Word for word, restate every record, though not the pictures.

-------- Record set

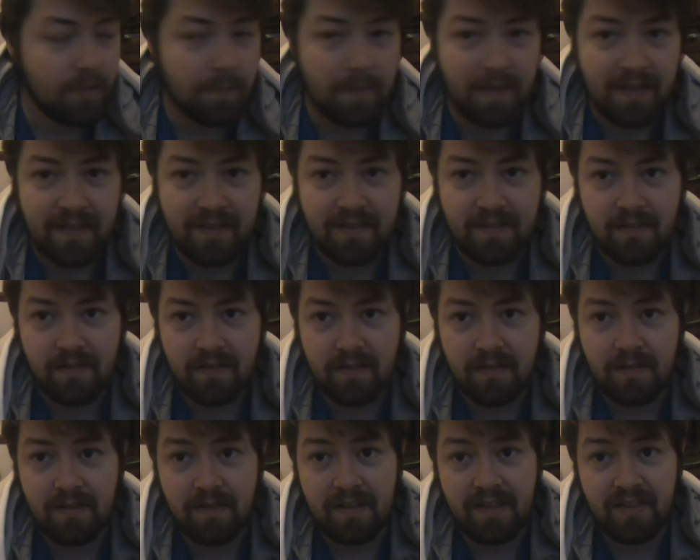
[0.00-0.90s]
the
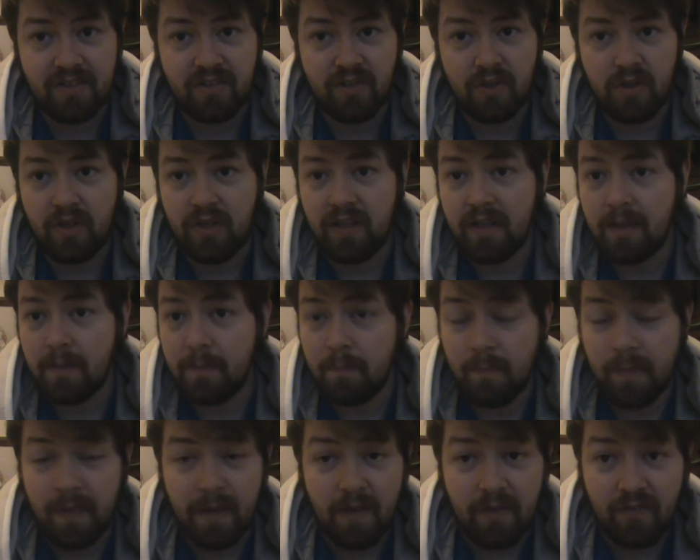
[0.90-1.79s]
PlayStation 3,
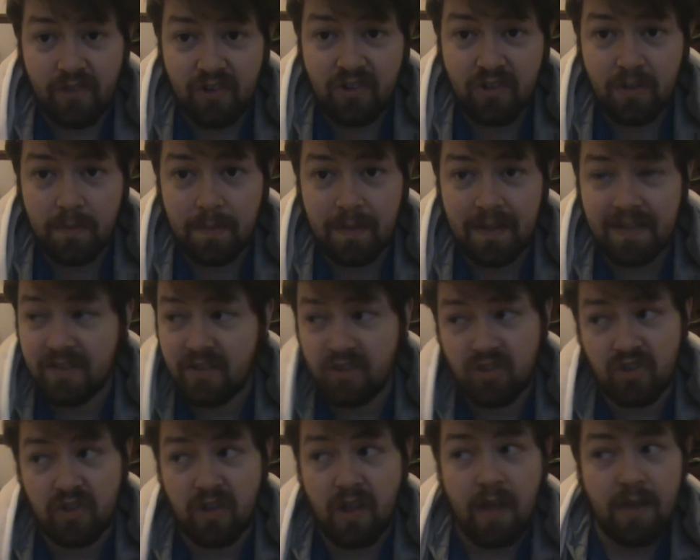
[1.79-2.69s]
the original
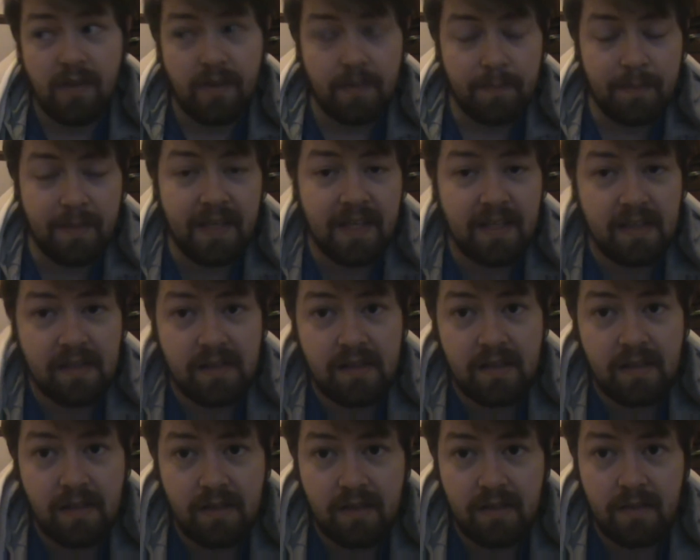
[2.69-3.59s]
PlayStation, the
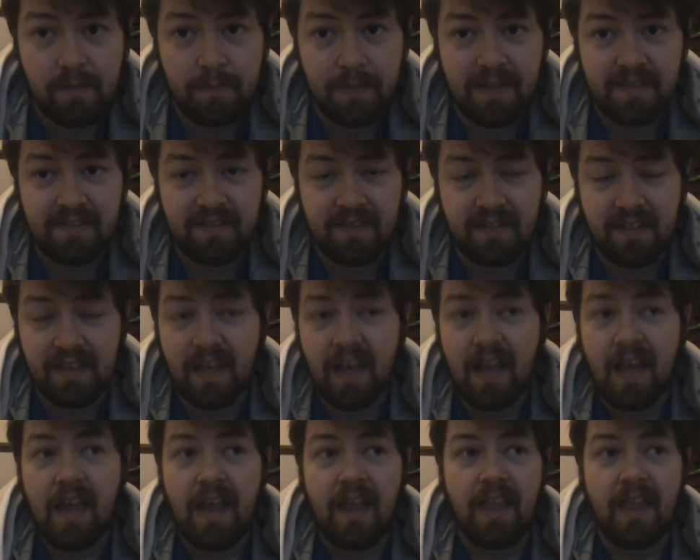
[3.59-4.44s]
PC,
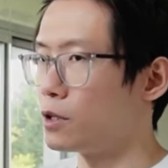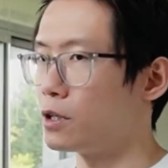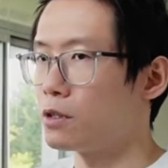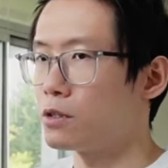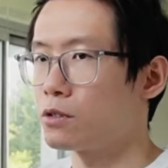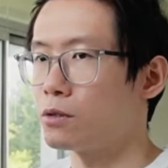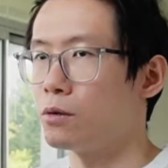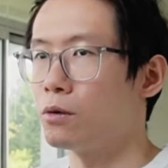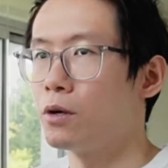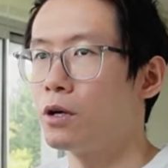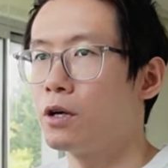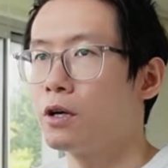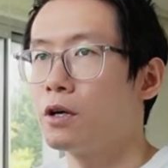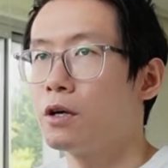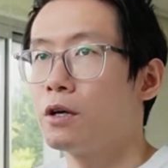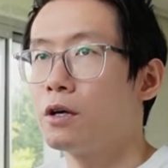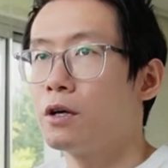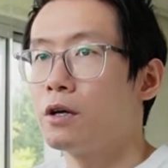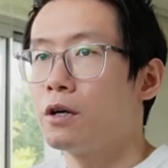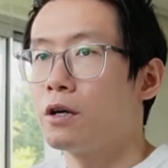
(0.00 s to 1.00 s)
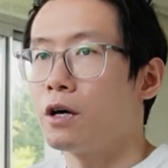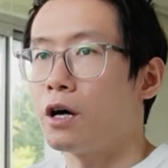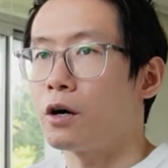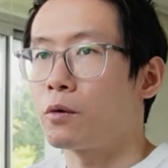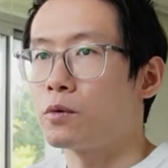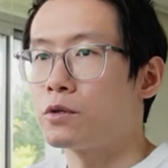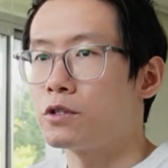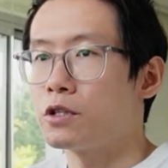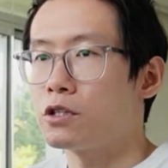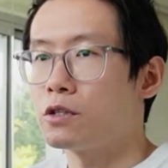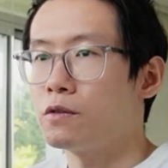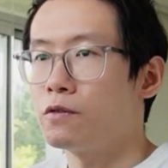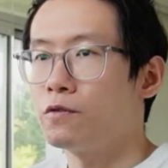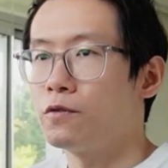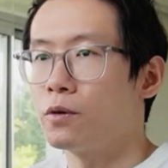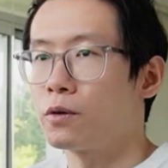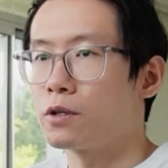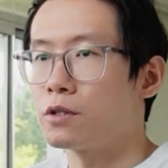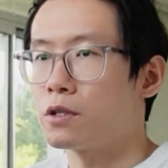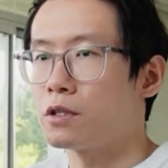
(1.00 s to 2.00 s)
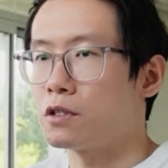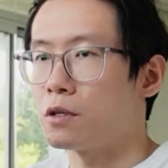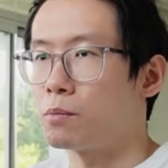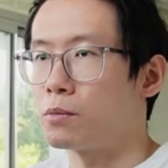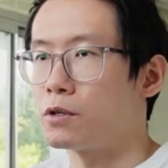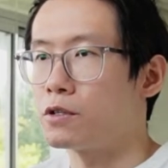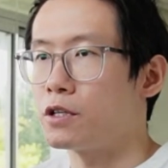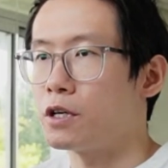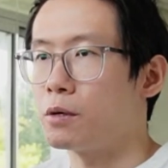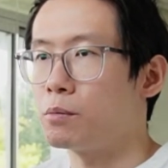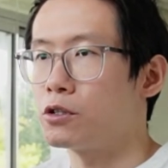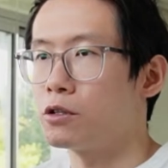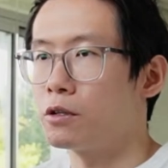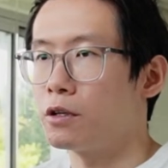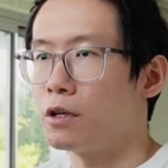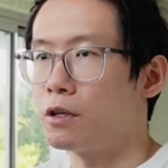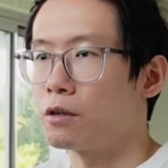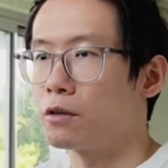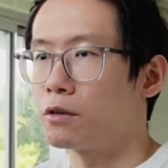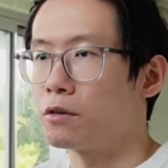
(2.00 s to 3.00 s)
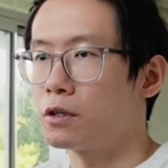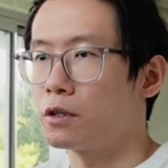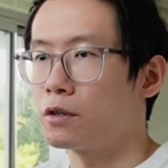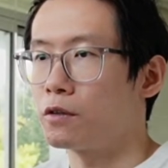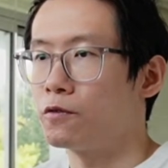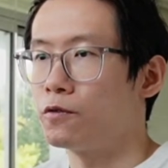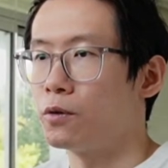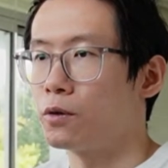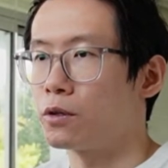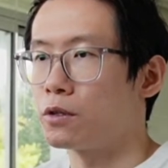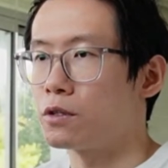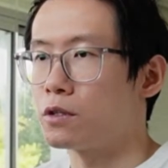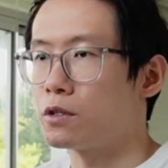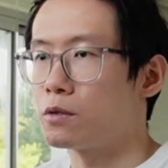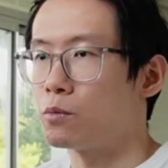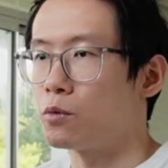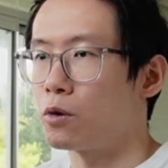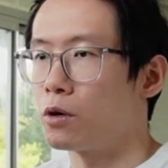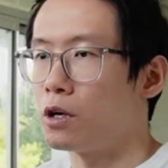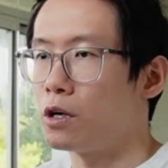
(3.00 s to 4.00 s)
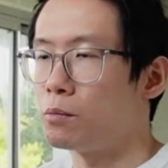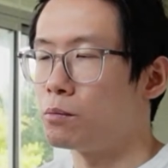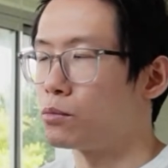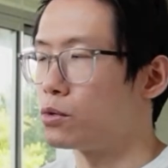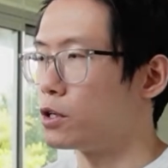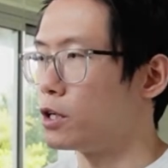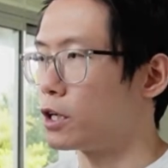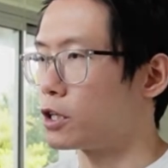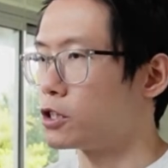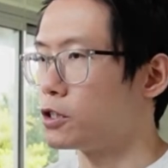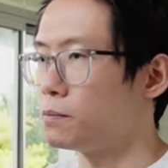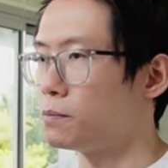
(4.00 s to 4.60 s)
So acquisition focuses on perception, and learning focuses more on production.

----------------

> Solution:
[0.00-0.90s]
the
[0.90-1.79s]
PlayStation 3,
[1.79-2.69s]
the original
[2.69-3.59s]
PlayStation, the
[3.59-4.44s]
PC,
(0.00 s to 1.00 s)
(1.00 s to 2.00 s)
(2.00 s to 3.00 s)
(3.00 s to 4.00 s)
(4.00 s to 4.60 s)
So acquisition focuses on perception, and learning focuses more on production.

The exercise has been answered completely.